Legislators know him now by sight–and know the issues the theater community views as most pressing. And after talking with him, some lawmakers, such as influential state representative Phil Baddour, have become as impassioned about theater as zum Brunnen.
But he’s never satisfied with the status quo. He has broad plans for the future of the arts here, and for NCTC. Zum Brunnen would like to see more student representation on the board of NCTC, and he’d like to see the organization connect with the many, often-harried theater educators who sow the seeds for future generations of practitioners and audiences. Other goals include engaging more of the state’s burgeoning youth theater practitioners, whose work he feels is vital to the well-being of theater arts in the state.

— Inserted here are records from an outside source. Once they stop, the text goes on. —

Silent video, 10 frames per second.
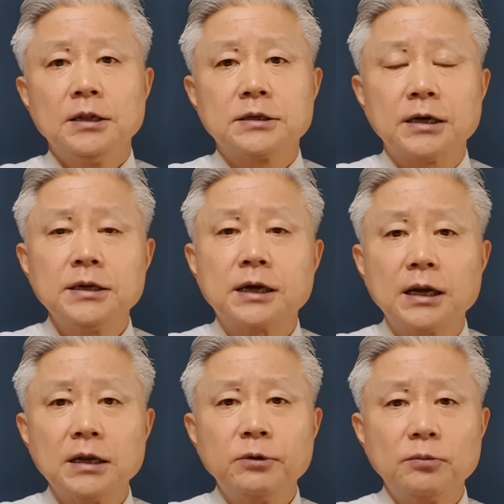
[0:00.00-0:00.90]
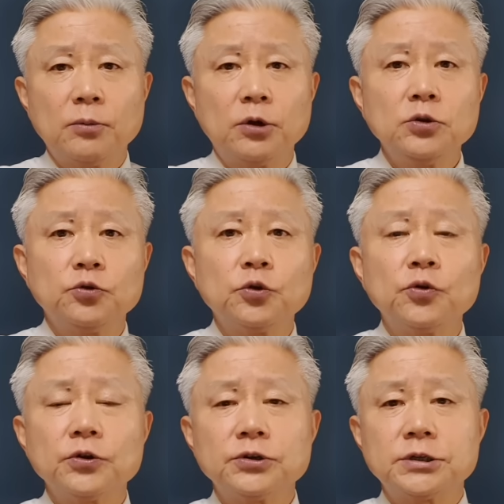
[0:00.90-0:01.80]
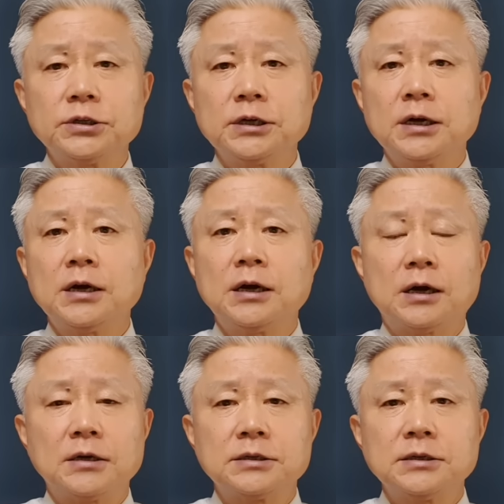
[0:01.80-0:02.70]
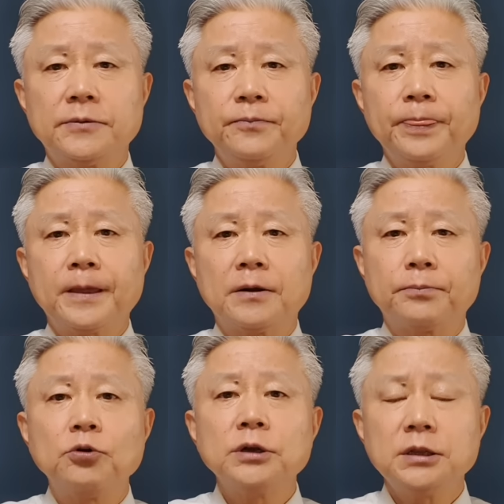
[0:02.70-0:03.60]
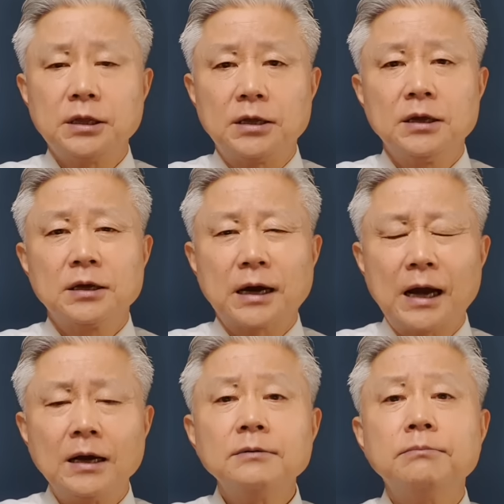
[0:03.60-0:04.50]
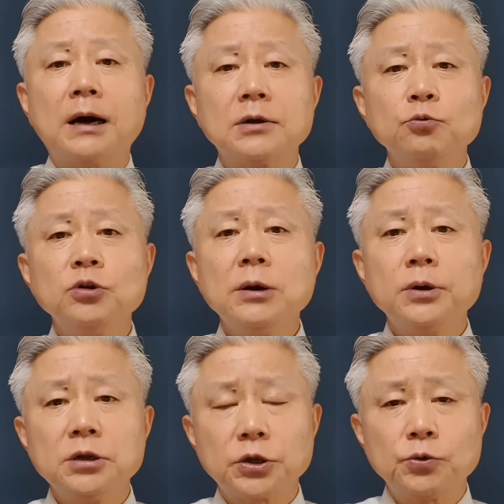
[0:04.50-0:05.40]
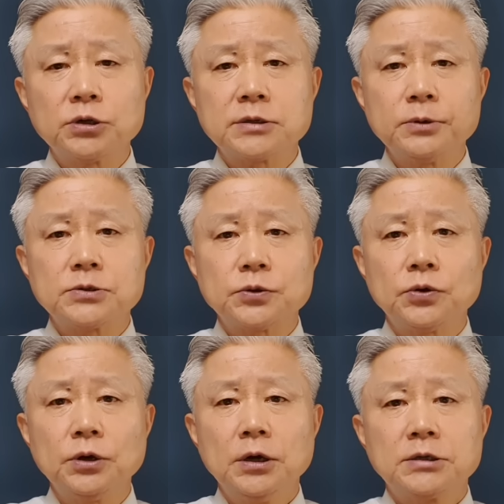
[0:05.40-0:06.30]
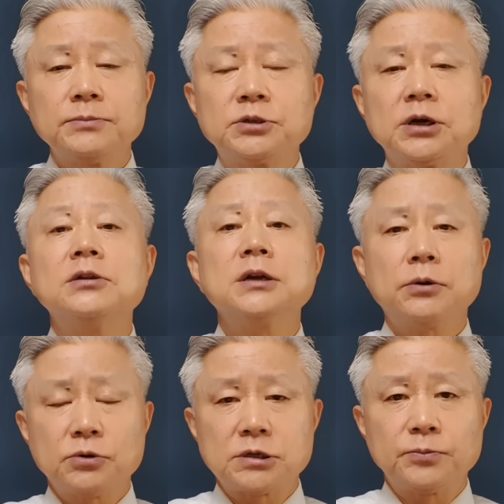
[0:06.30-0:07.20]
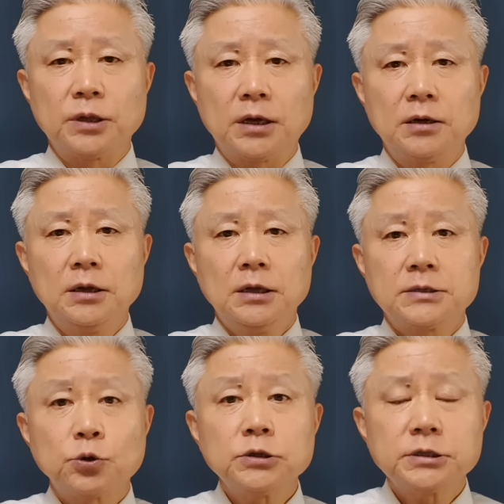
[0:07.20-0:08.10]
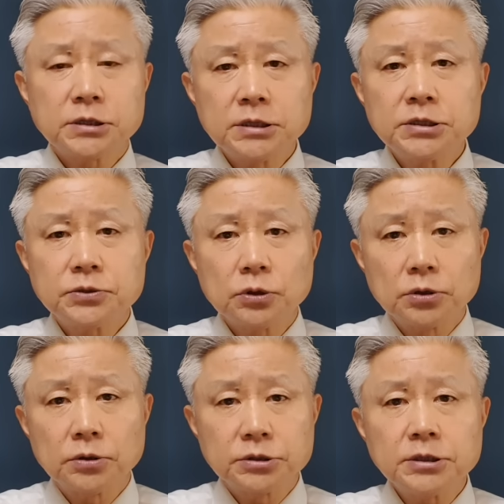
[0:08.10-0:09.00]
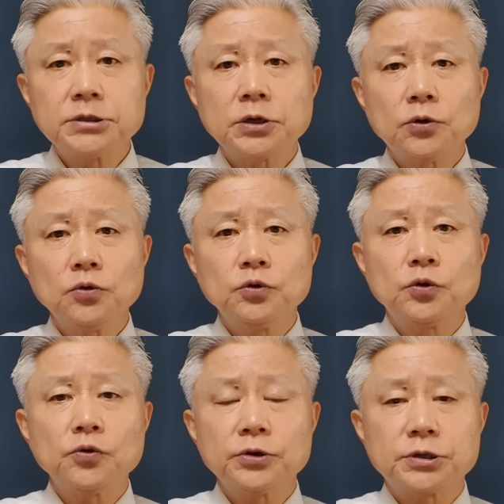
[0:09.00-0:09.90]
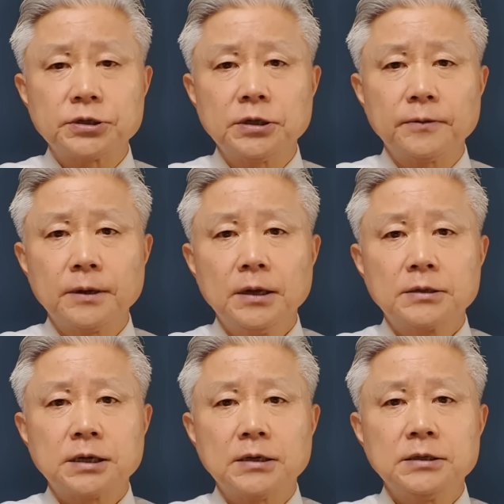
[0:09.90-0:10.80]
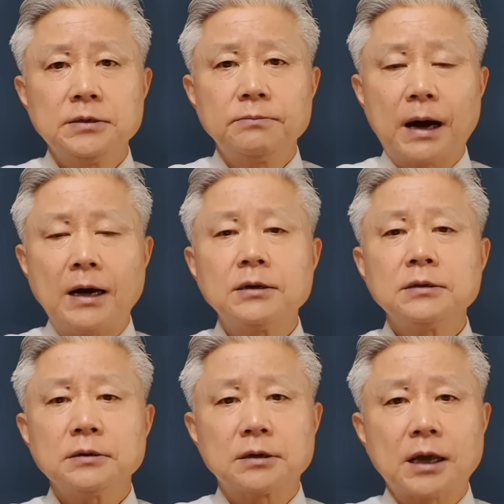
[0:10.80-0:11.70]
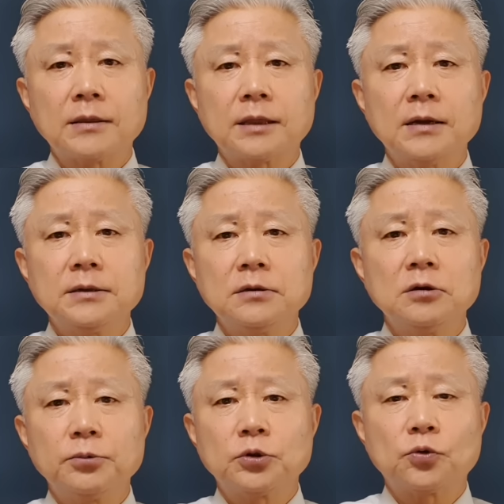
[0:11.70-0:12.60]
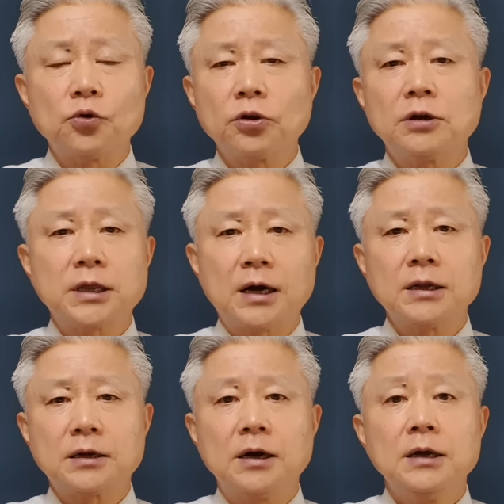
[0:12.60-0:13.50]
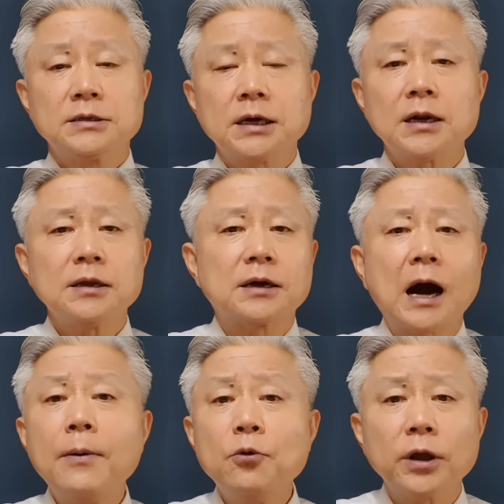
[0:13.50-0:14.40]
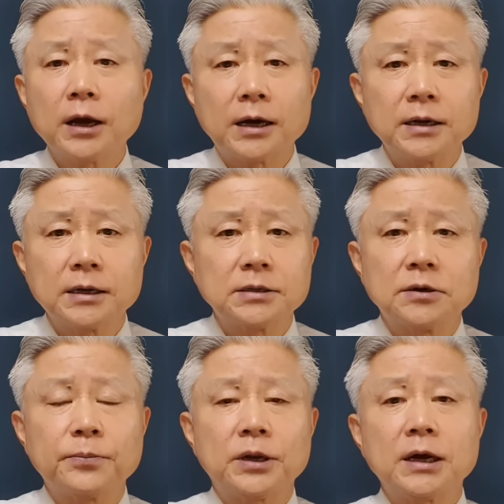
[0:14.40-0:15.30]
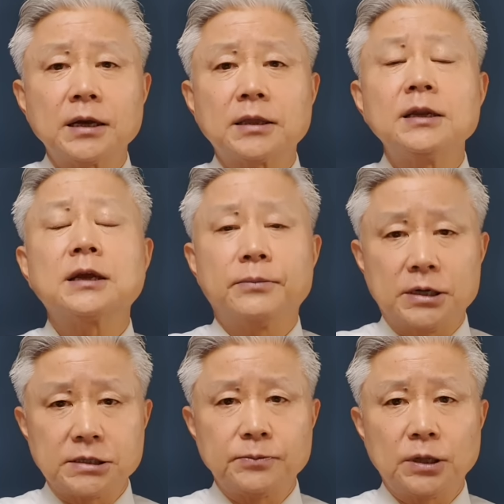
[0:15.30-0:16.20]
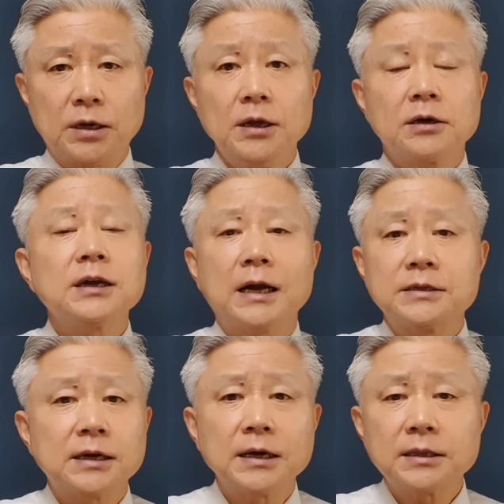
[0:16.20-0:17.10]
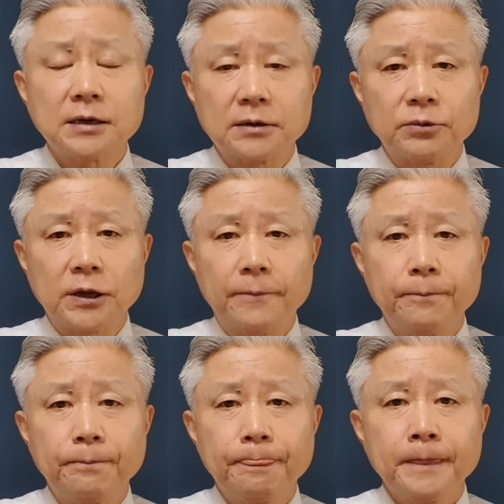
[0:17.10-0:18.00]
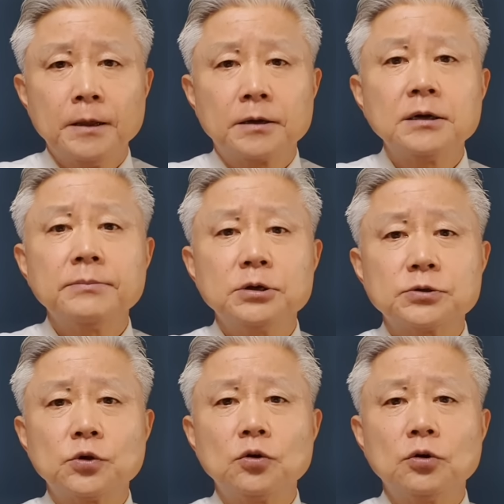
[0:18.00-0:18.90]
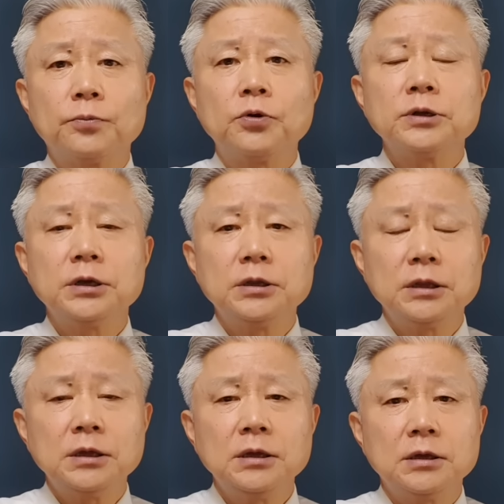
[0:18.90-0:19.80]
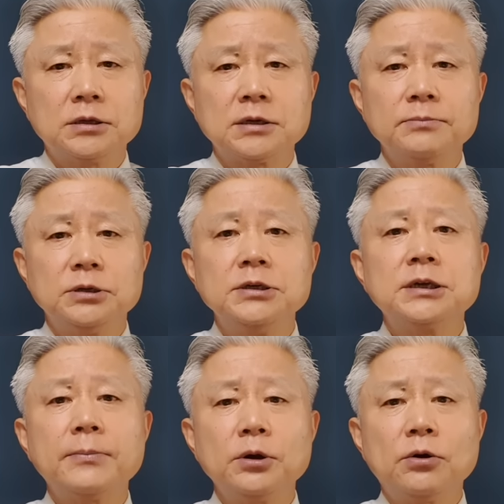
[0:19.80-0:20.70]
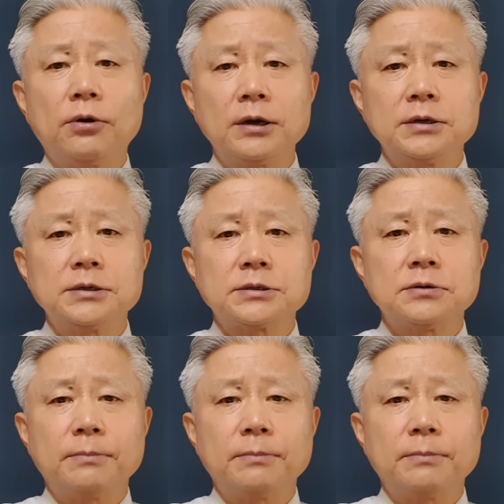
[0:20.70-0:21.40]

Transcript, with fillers: 자, 이 칼럼을 보면 유동규 씨가 아, 지금 아, 본인이 많은 위협을 느끼고 있으면서도 지금 전을 하고 있습니다. 어, 실제로 유동규 씨는 자, 이 많은 개딸들로부터 공격을 당하니까 차라리 감옥에 가는 게 더 편하겠다 이렇게 말했습니다. 그게 안전하겠다는 겁니다. 그러면서도 본인이 지금 이재명과 관련해서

It is a tribute to zum Brunnen, who has worked with many well-positioned professional theater companies, that he continues to focus on the often neglected educators and children, who most need representation and who all too often are least thought of when budgetary concerns arise. Though orphaned at birth and having recently lost his adoptive father, zum Brunnen remains a father figure to the state’s burgeoning theater community. He is the voice of his “children” in that community, making their world easier to live in, more productive to work in, and more likely to be supported by the powerful legislators in whose world zum Brunnen keeps one foot firmly planted.
But the other foot is still rooted in theater. He still wants to act, still wants to direct. He hasn’t lost sight of that dream. In the meantime, he has found a way to make his dream work, and in doing so, he’s raised theater in North Carolina to a level of maturity that was thought impossible not so long ago.
A few weeks after his father’s death, zum Brunnen and his wife were offered free tickets to a Bruce Springsteen concert in Raleigh. Although not a fan, and lacking time for any such personal excursion, he accepted the tickets on a whim. Zum Brunnen later admitted that mid-way through the first song he began to cry, overwhelmed by all that he had accomplished, and all that he had lost, over the last year. The song was Springsteen’s “The Ties That Bind,” about our inability to walk away from our families and our commitments–no matter how strongly we may sometimes wish to. It could have been written for George Bailey, zum Brunnen or any number of fathers steadily and quietly going about the day-to-day activities necessary to create for their family a better future.